> Stored data:
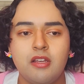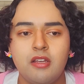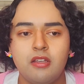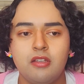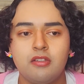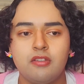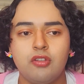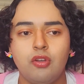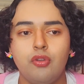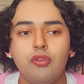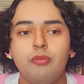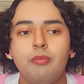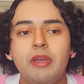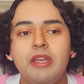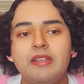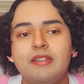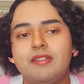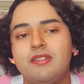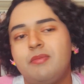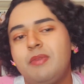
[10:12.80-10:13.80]
So
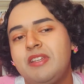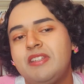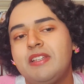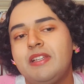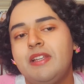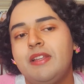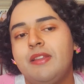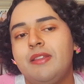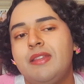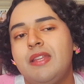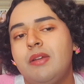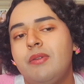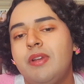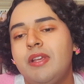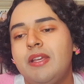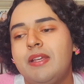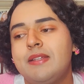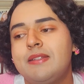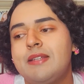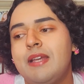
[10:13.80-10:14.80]
basically the
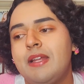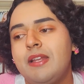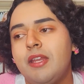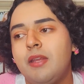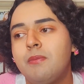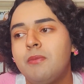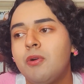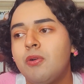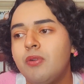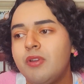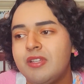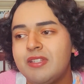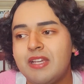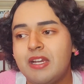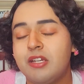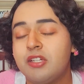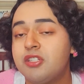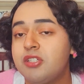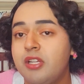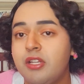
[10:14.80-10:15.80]
theory is that Nemo is
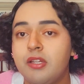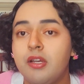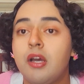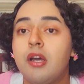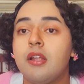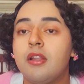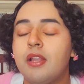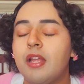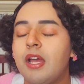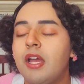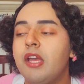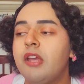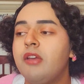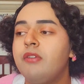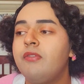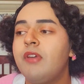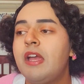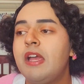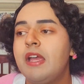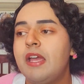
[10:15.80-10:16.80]
actually not
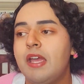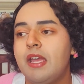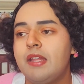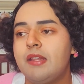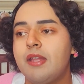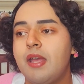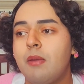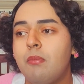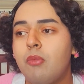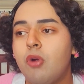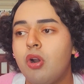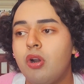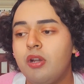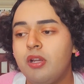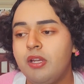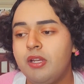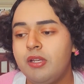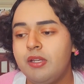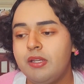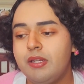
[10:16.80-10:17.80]
alive, and that
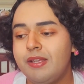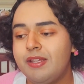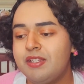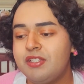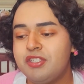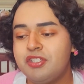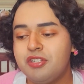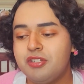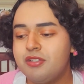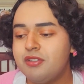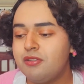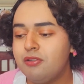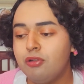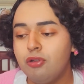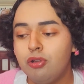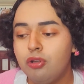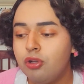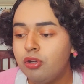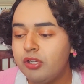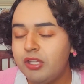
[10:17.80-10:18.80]
Marlin is just
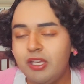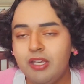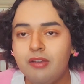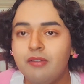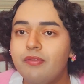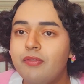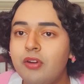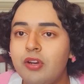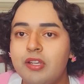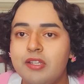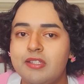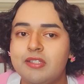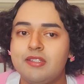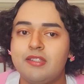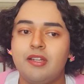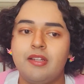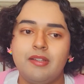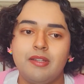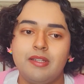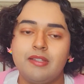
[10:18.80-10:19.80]
looking for his
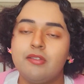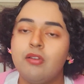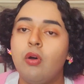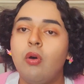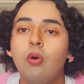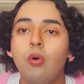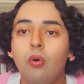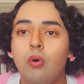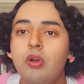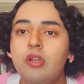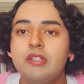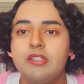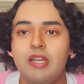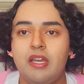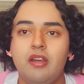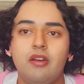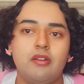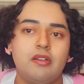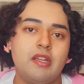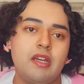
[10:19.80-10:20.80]
son this whole
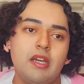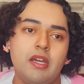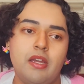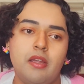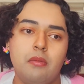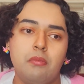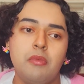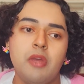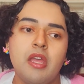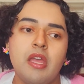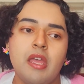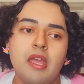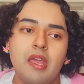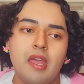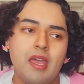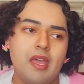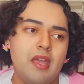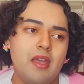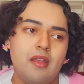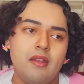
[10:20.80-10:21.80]
entire time,
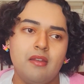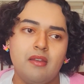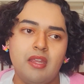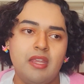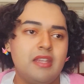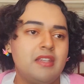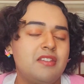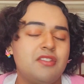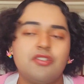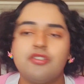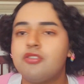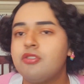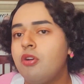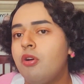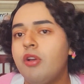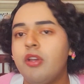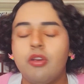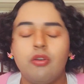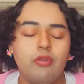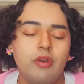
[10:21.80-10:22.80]
and he's just
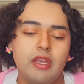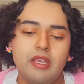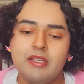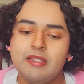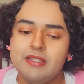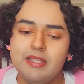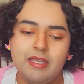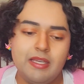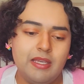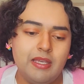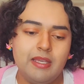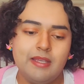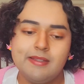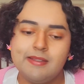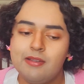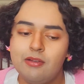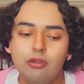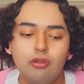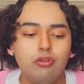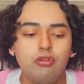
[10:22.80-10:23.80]
going crazy. He's
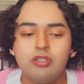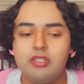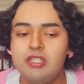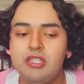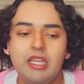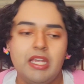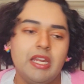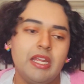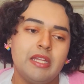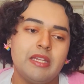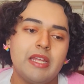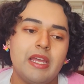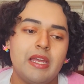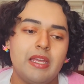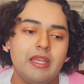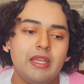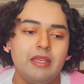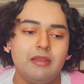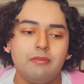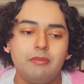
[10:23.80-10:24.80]
hallucinating
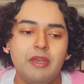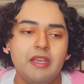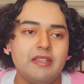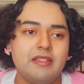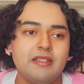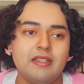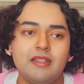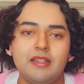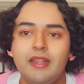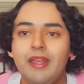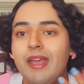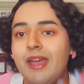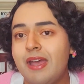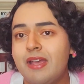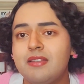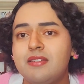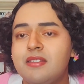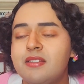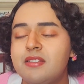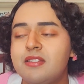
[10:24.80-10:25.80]
that he basically
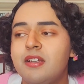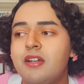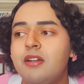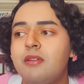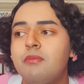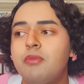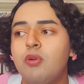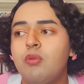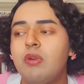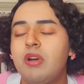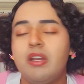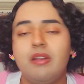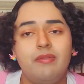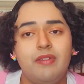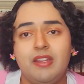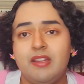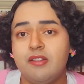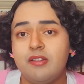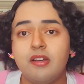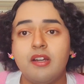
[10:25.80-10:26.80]
has a son, but what if
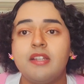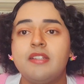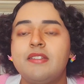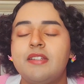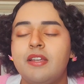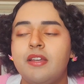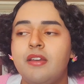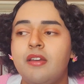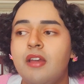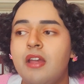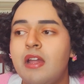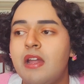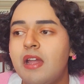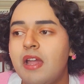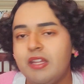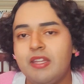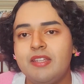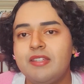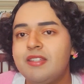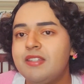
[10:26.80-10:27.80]
he doesn't?
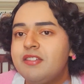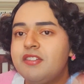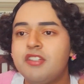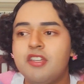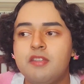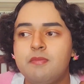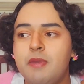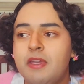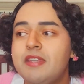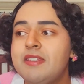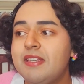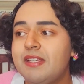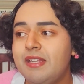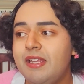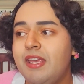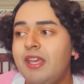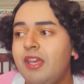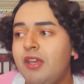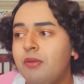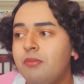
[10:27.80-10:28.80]
And this is just
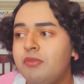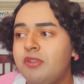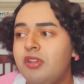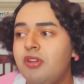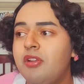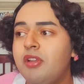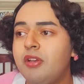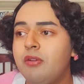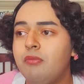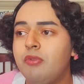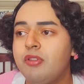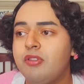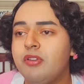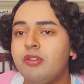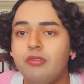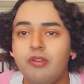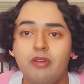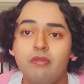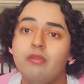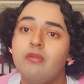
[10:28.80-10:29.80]
basically him dealing with the
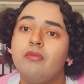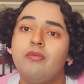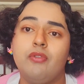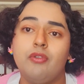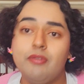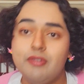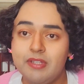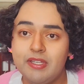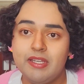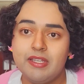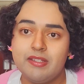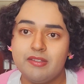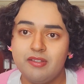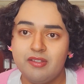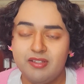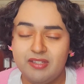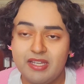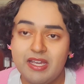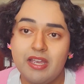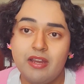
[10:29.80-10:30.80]
grief of losing his
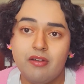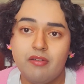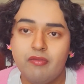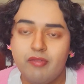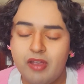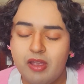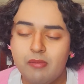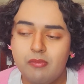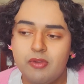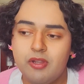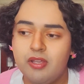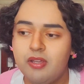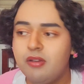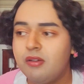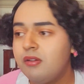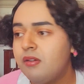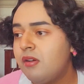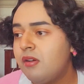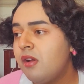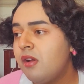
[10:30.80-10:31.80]
entire family.
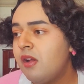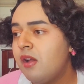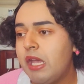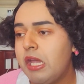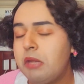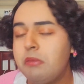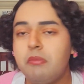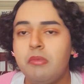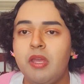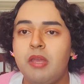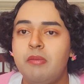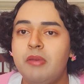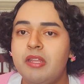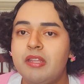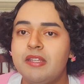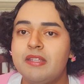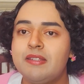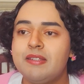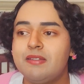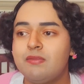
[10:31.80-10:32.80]
And maybe
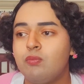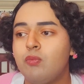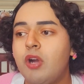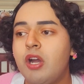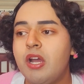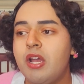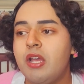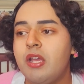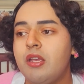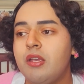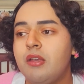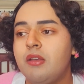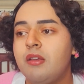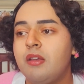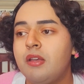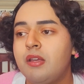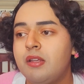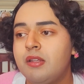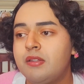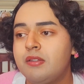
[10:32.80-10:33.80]
this is why
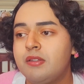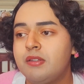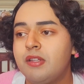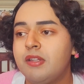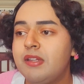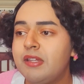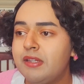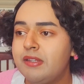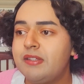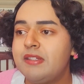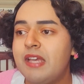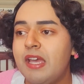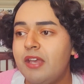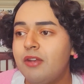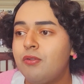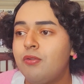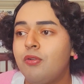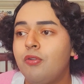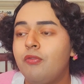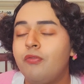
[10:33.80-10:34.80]
the
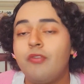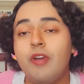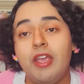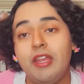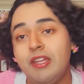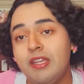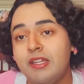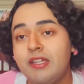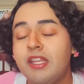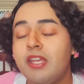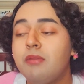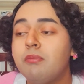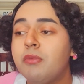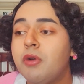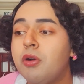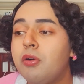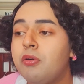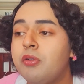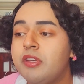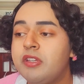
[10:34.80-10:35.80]
title Finding
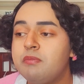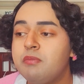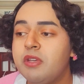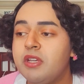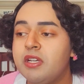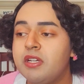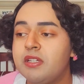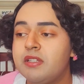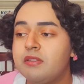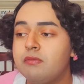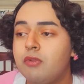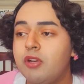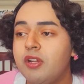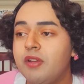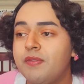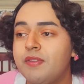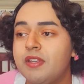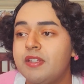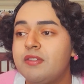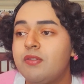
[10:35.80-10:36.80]
Nemo is, because what
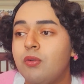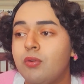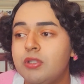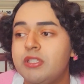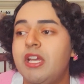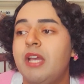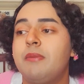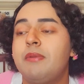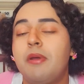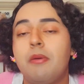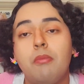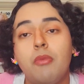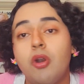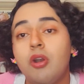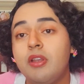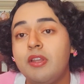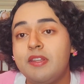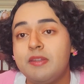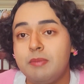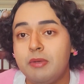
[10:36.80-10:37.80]
if this whole time that
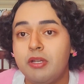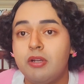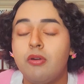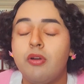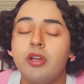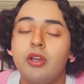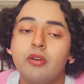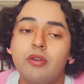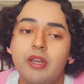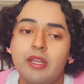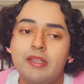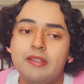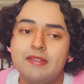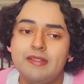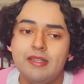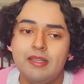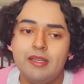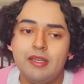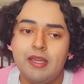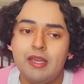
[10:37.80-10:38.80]
Marlin's been going
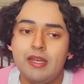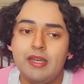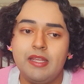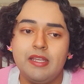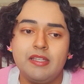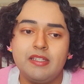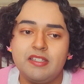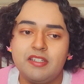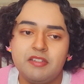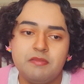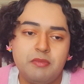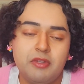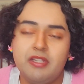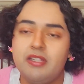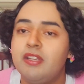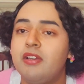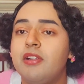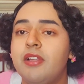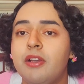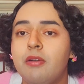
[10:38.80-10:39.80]
crazy and he's just been
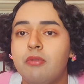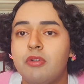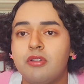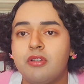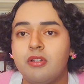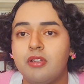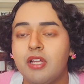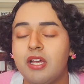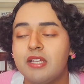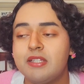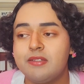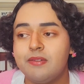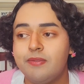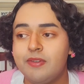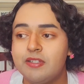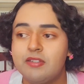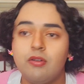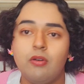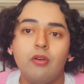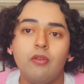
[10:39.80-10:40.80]
dealing with the loss of
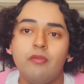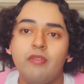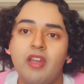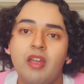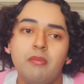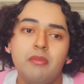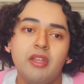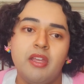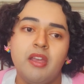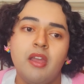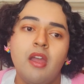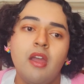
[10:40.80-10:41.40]
his whole family?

> Task statement:
Although the records contain pictures, restate them word for word with those pictures left out.

> Task answer:
[10:12.80-10:13.80]
So
[10:13.80-10:14.80]
basically the
[10:14.80-10:15.80]
theory is that Nemo is
[10:15.80-10:16.80]
actually not
[10:16.80-10:17.80]
alive, and that
[10:17.80-10:18.80]
Marlin is just
[10:18.80-10:19.80]
looking for his
[10:19.80-10:20.80]
son this whole
[10:20.80-10:21.80]
entire time,
[10:21.80-10:22.80]
and he's just
[10:22.80-10:23.80]
going crazy. He's
[10:23.80-10:24.80]
hallucinating
[10:24.80-10:25.80]
that he basically
[10:25.80-10:26.80]
has a son, but what if
[10:26.80-10:27.80]
he doesn't?
[10:27.80-10:28.80]
And this is just
[10:28.80-10:29.80]
basically him dealing with the
[10:29.80-10:30.80]
grief of losing his
[10:30.80-10:31.80]
entire family.
[10:31.80-10:32.80]
And maybe
[10:32.80-10:33.80]
this is why
[10:33.80-10:34.80]
the
[10:34.80-10:35.80]
title Finding
[10:35.80-10:36.80]
Nemo is, because what
[10:36.80-10:37.80]
if this whole time that
[10:37.80-10:38.80]
Marlin's been going
[10:38.80-10:39.80]
crazy and he's just been
[10:39.80-10:40.80]
dealing with the loss of
[10:40.80-10:41.40]
his whole family?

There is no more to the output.